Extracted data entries
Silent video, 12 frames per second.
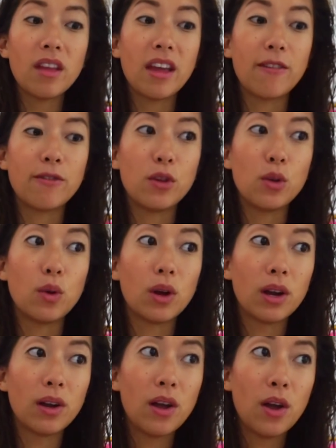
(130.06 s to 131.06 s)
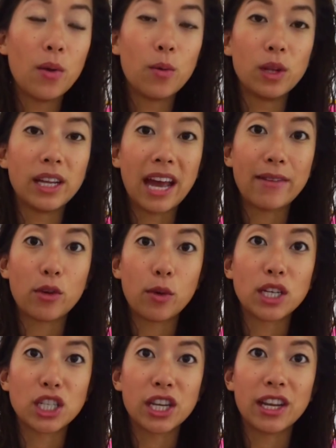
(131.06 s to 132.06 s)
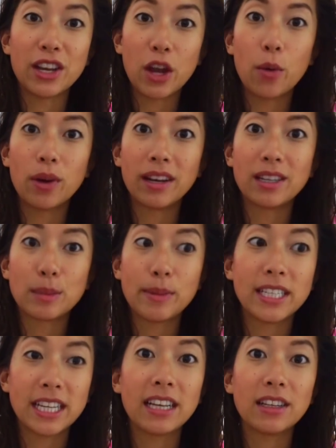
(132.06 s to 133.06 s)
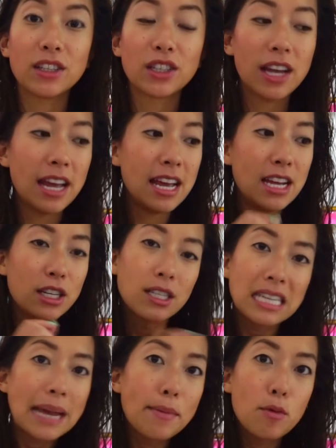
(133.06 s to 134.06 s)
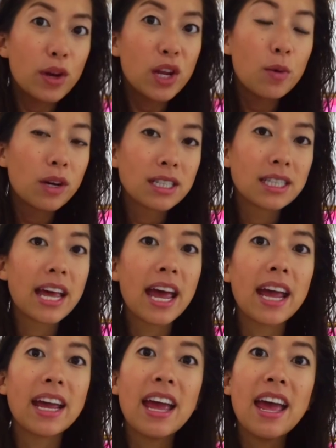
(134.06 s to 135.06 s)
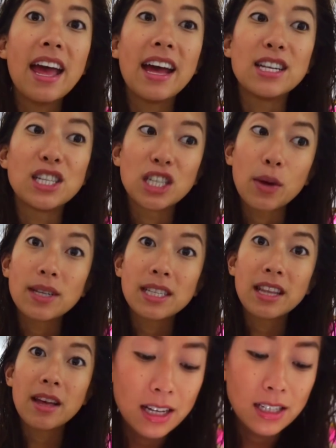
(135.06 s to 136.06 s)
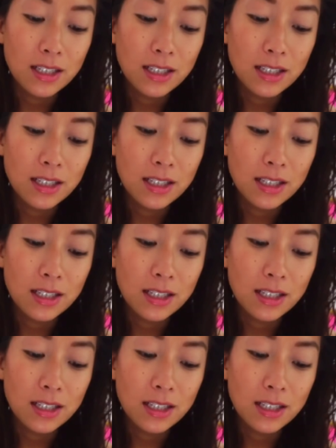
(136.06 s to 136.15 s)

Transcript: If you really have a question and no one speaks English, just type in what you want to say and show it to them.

## Aim of the task
Copy every record above exactly, leaving out the pictures.

## Output
Silent video, 12 frames per second.
(130.06 s to 131.06 s)
(131.06 s to 132.06 s)
(132.06 s to 133.06 s)
(133.06 s to 134.06 s)
(134.06 s to 135.06 s)
(135.06 s to 136.06 s)
(136.06 s to 136.15 s)

Transcript: If you really have a question and no one speaks English, just type in what you want to say and show it to them.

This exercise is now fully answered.